Voyage au bout de la nuit

Chronique de Charclo

(Interlude en mode flashback)

Manon est chez sa mère, elle m’a laissé ses clefs, histoire que je puisse dormir au chaud et qui plus est dans un vrai lit. Bon… après m’avoir trompé et foutu six ans de vie commune en l’air, c’est bien le moins qu’elle puisse faire…et pis, faut bien nourrir le chat.

Le problèmes c’est que je dors pas, j’y arrive pas… y’a trop de bordels dans ma tête. Je gamberge, je cir-convulse…mes pensées s’entrechoquent, mes convictions se cassent la gueule, une guerre civile se déroule sous mon crâne et mon sommeil en est un dommage collatéral…

Internet ne marche pas, et la télé semble se foutre de moi; entre les téléfilms de Noël, les énièmes documentaires sur l’aviation ou sur les nazis, des pubs me parlent de données numériques à stocker sur un Cloud, de frigos et de stores connectés, de crédit à 3% pour acheter une nouvelle cuisine. Vautré sur le canapé, je fume mon dernier joint, ressassant échecs et regrets.

Marre! Je mets mes fringues et reprends mon sac.

Avant de sortir je regarde le hall, ce n’est plus mon appart, ce n’est plus chez moi, c’est devenu…ailleurs. Je traverse le parc, ciel clair, les étoiles illuminent une nuit glaciale, je marche sur l’herbe blanchie par le givre.

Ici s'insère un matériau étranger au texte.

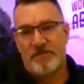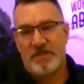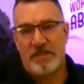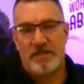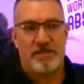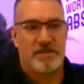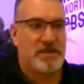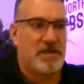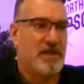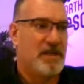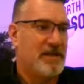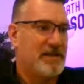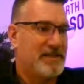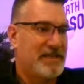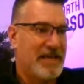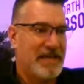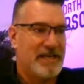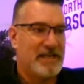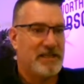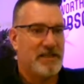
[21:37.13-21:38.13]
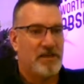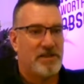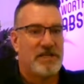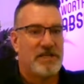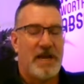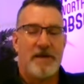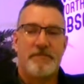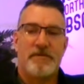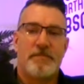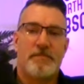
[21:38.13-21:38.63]
It's gonna take a little
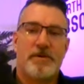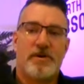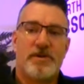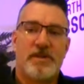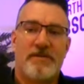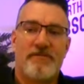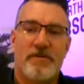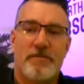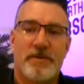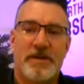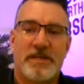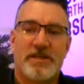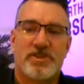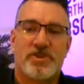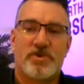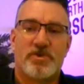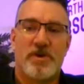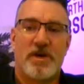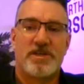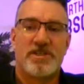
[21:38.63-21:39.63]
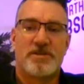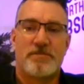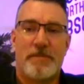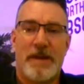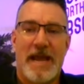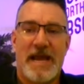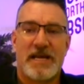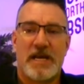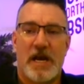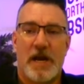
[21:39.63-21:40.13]
time to build everybody's trust
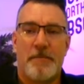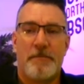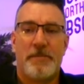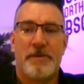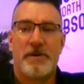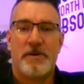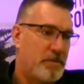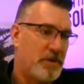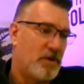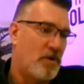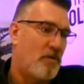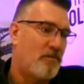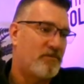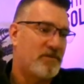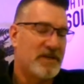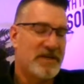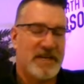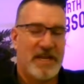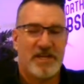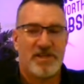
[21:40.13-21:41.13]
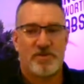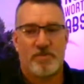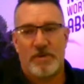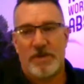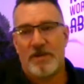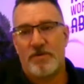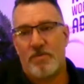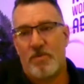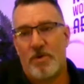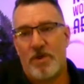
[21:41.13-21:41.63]
back up, but hopefully next
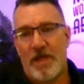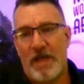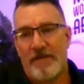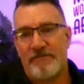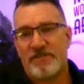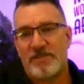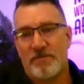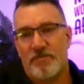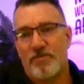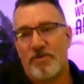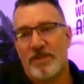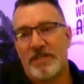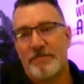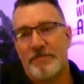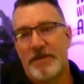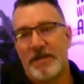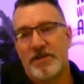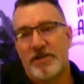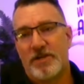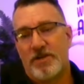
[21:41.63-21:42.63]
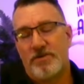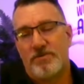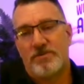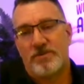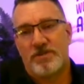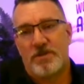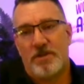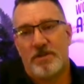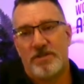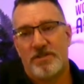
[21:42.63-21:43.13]
week we'll have some really big
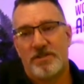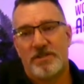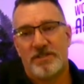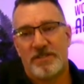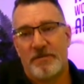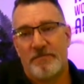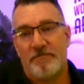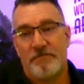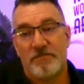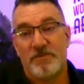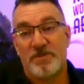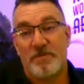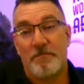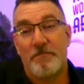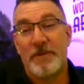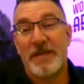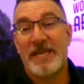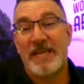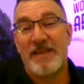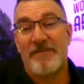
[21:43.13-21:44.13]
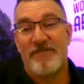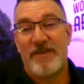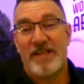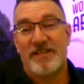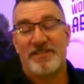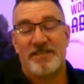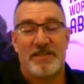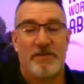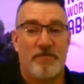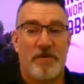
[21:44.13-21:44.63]
news on some some big
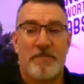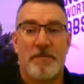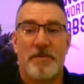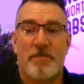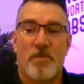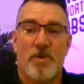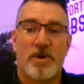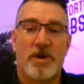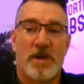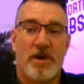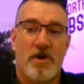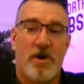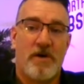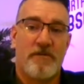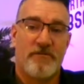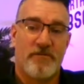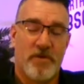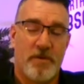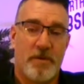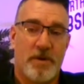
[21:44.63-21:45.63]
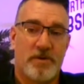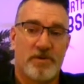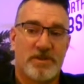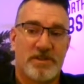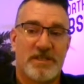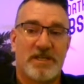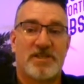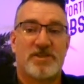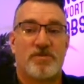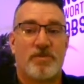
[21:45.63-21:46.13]
events that we've been working on for about
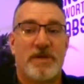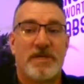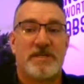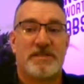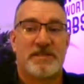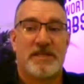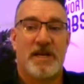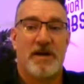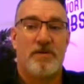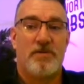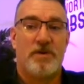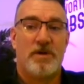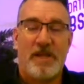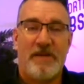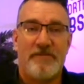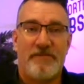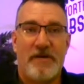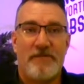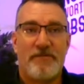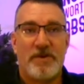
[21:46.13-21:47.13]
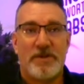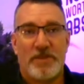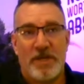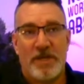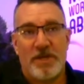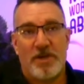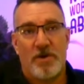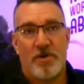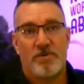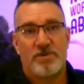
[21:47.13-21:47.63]
six weeks now. If
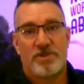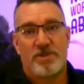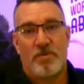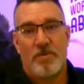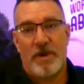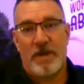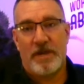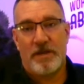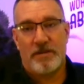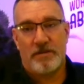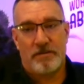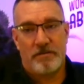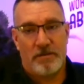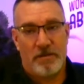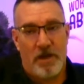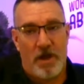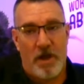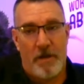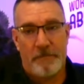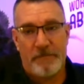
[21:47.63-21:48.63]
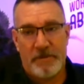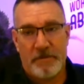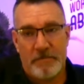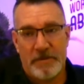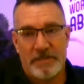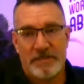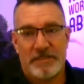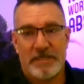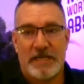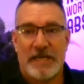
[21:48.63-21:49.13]
everything goes the way
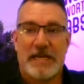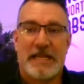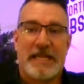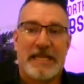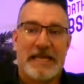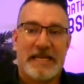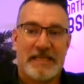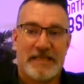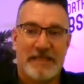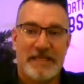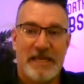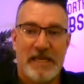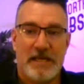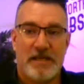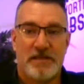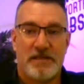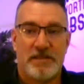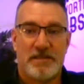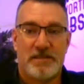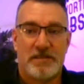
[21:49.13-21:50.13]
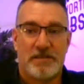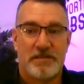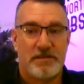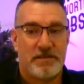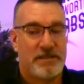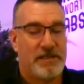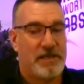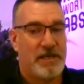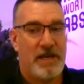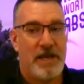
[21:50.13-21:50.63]
optimistic Clay
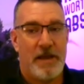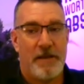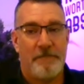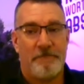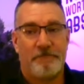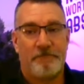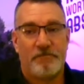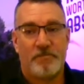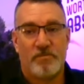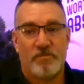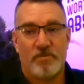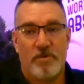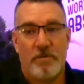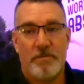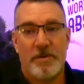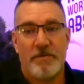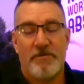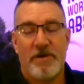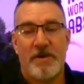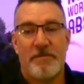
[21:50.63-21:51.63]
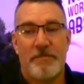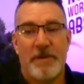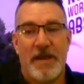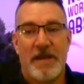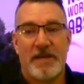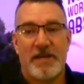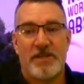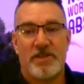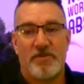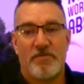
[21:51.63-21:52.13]
thinks, um, we'll be right
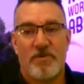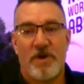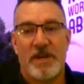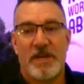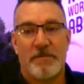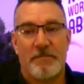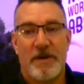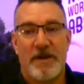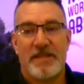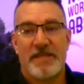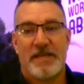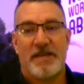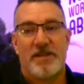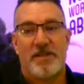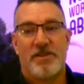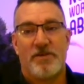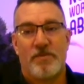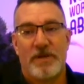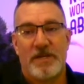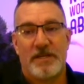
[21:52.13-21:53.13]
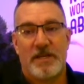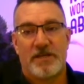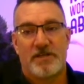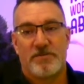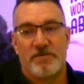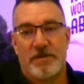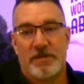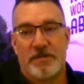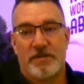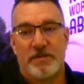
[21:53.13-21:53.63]
back in the running by the end of the week
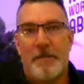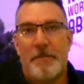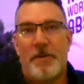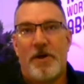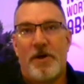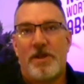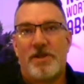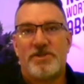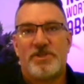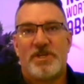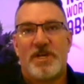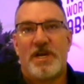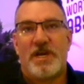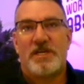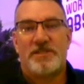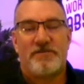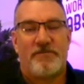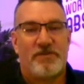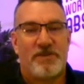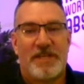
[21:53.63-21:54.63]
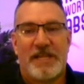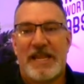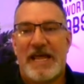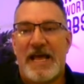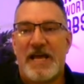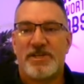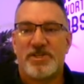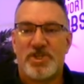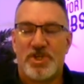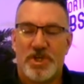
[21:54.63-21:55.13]
next week. I apologize for the
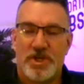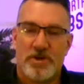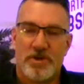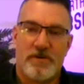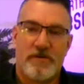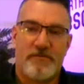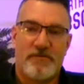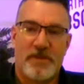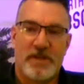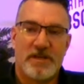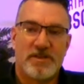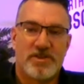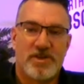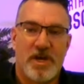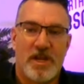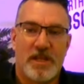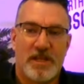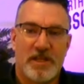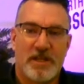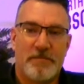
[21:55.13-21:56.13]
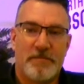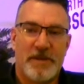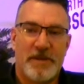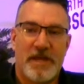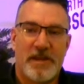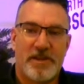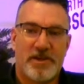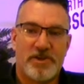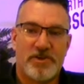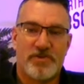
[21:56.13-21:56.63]
last year if things got a little bit
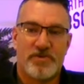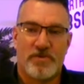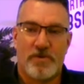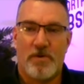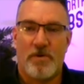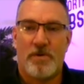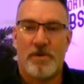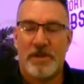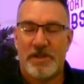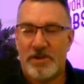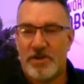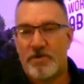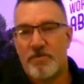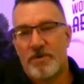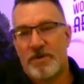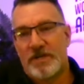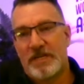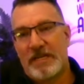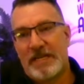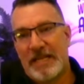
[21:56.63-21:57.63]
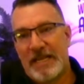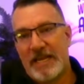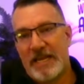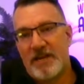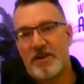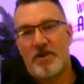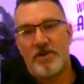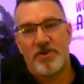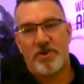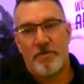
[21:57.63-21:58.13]
out of control and you were
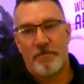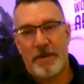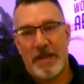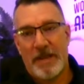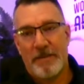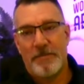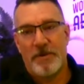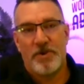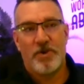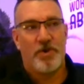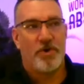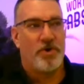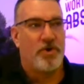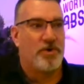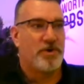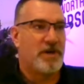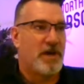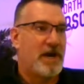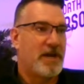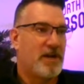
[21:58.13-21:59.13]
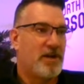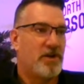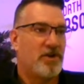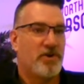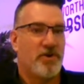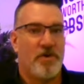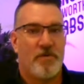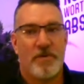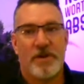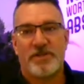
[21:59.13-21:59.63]
delayed on your payment or your title or
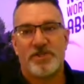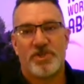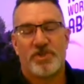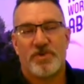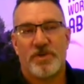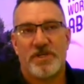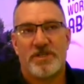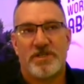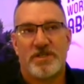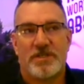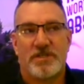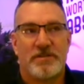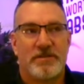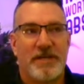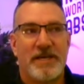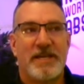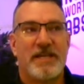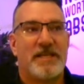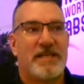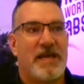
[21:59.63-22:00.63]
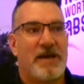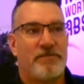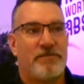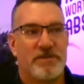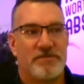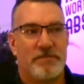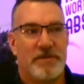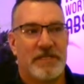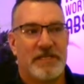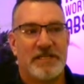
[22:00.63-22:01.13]
your registration. None of that
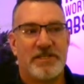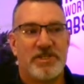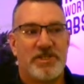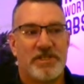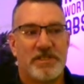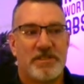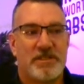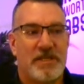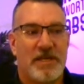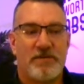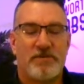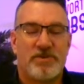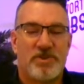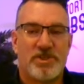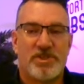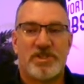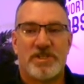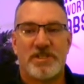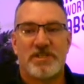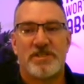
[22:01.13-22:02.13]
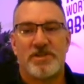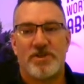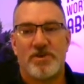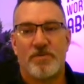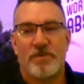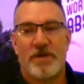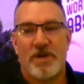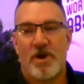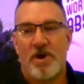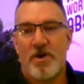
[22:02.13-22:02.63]
was malicious. That just isn't
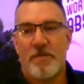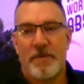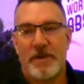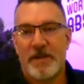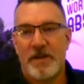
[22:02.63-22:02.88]
who we are.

Le voile noir est sur nos têtes, le linceul sous mes pas. Retour dans la rue, retour vers nulle part.

Renens, janvier 2016.

Gilles Adrian

Gilles Adrian est SDF, toxico, misanthrope et peu sociable mais il écrit pas trop mal. Auteur contemporain représentatif de toute une génération qu'en Suisse Romande on préfère cacher sous le tapis...

Une réponse à “Voyage au bout de la nuit

  1. Vous êtes sans doute un bon gars, ami Gilles.
    Mais si vous voulez qu’on reste ami, ne plagiez pas mon ami le génie Louis-Ferdinand Céline, alias Destouches.
    Il y a assez de merdeux pour lui chercher des noises, guel?